#### Data for analysis
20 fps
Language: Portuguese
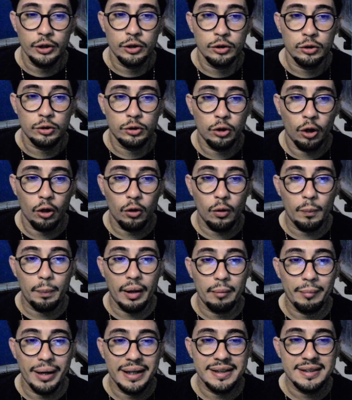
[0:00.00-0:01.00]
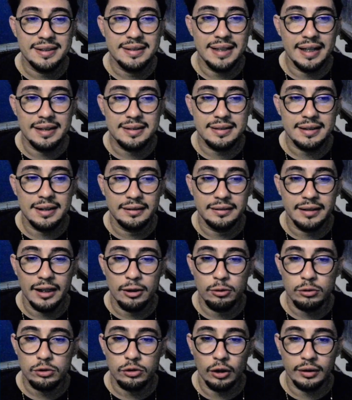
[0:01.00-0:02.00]
Jogo para mais de sete
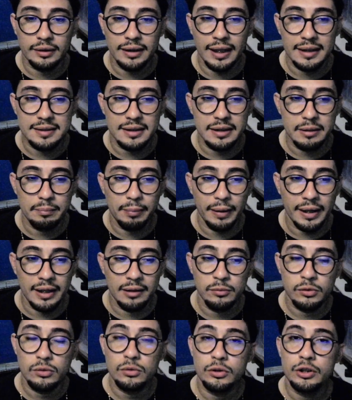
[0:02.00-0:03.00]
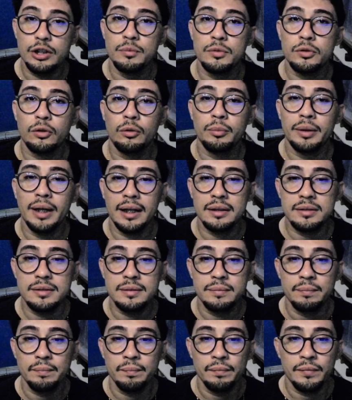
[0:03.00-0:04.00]
escanteios totais aí para ambos os times combinados
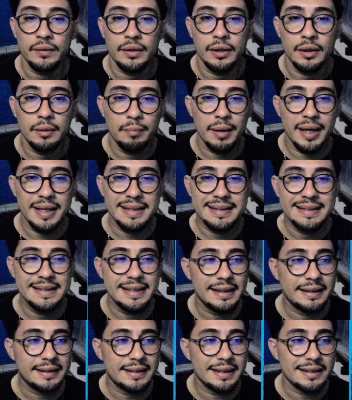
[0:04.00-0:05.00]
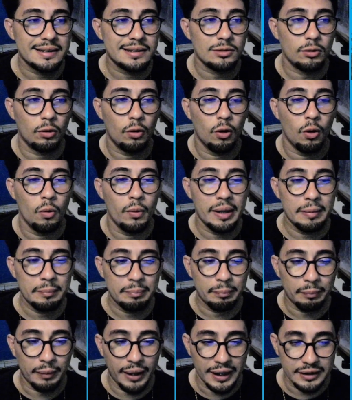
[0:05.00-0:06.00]
e Besiktas ou
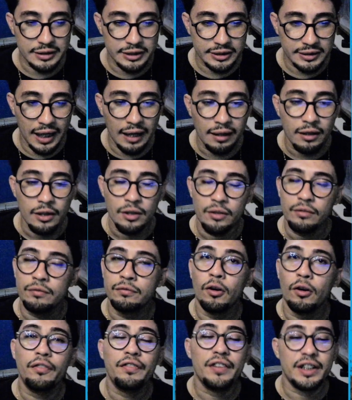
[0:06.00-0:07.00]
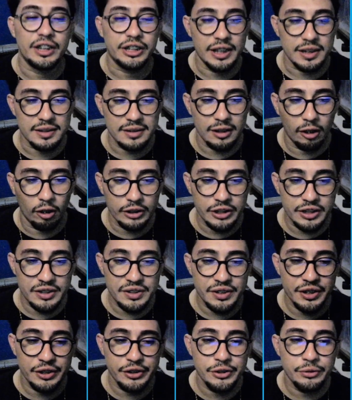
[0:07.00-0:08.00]
empate, tá? Vou fechar essa
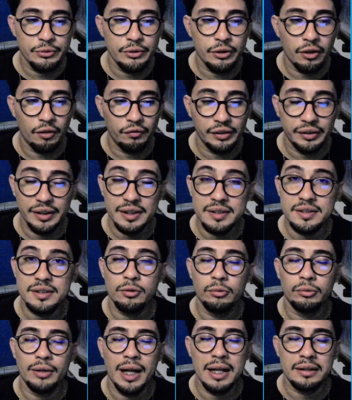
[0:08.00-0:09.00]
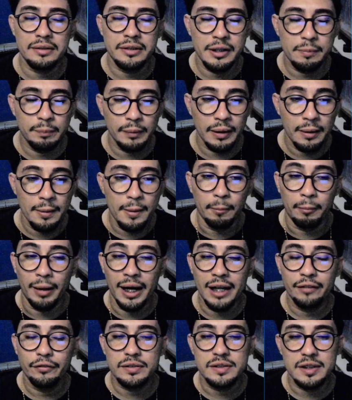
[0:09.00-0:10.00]
oddzinha de 1,95 na tripla,
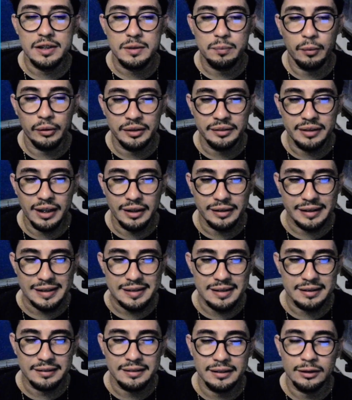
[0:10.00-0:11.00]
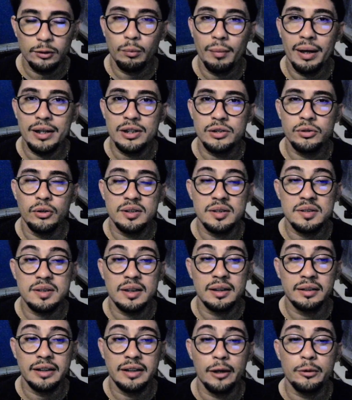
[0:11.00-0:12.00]
mas vocês podem estar tá acrescentando mais dois
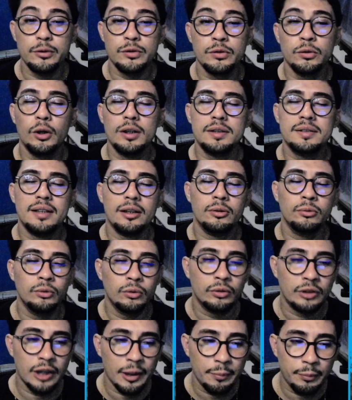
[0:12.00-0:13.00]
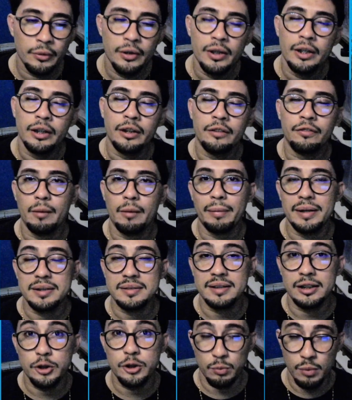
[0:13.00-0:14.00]
escanteios no segundo tempo e vai
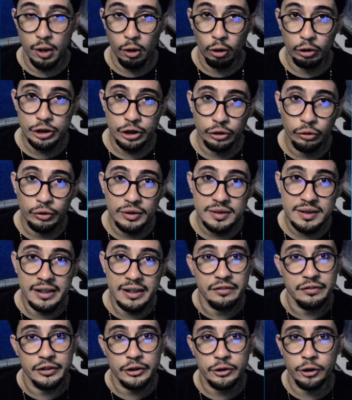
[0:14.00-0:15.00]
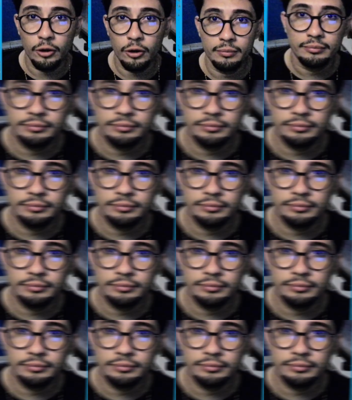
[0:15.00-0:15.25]
passar de uma odd 2 aí, fechou?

#### Your goal
Take the whole listing above and copy it exactly. Pictures do not go into the copy.

#### Worked solution
20 fps
Language: Portuguese
[0:00.00-0:01.00]
[0:01.00-0:02.00]
Jogo para mais de sete
[0:02.00-0:03.00]
[0:03.00-0:04.00]
escanteios totais aí para ambos os times combinados
[0:04.00-0:05.00]
[0:05.00-0:06.00]
e Besiktas ou
[0:06.00-0:07.00]
[0:07.00-0:08.00]
empate, tá? Vou fechar essa
[0:08.00-0:09.00]
[0:09.00-0:10.00]
oddzinha de 1,95 na tripla,
[0:10.00-0:11.00]
[0:11.00-0:12.00]
mas vocês podem estar tá acrescentando mais dois
[0:12.00-0:13.00]
[0:13.00-0:14.00]
escanteios no segundo tempo e vai
[0:14.00-0:15.00]
[0:15.00-0:15.25]
passar de uma odd 2 aí, fechou?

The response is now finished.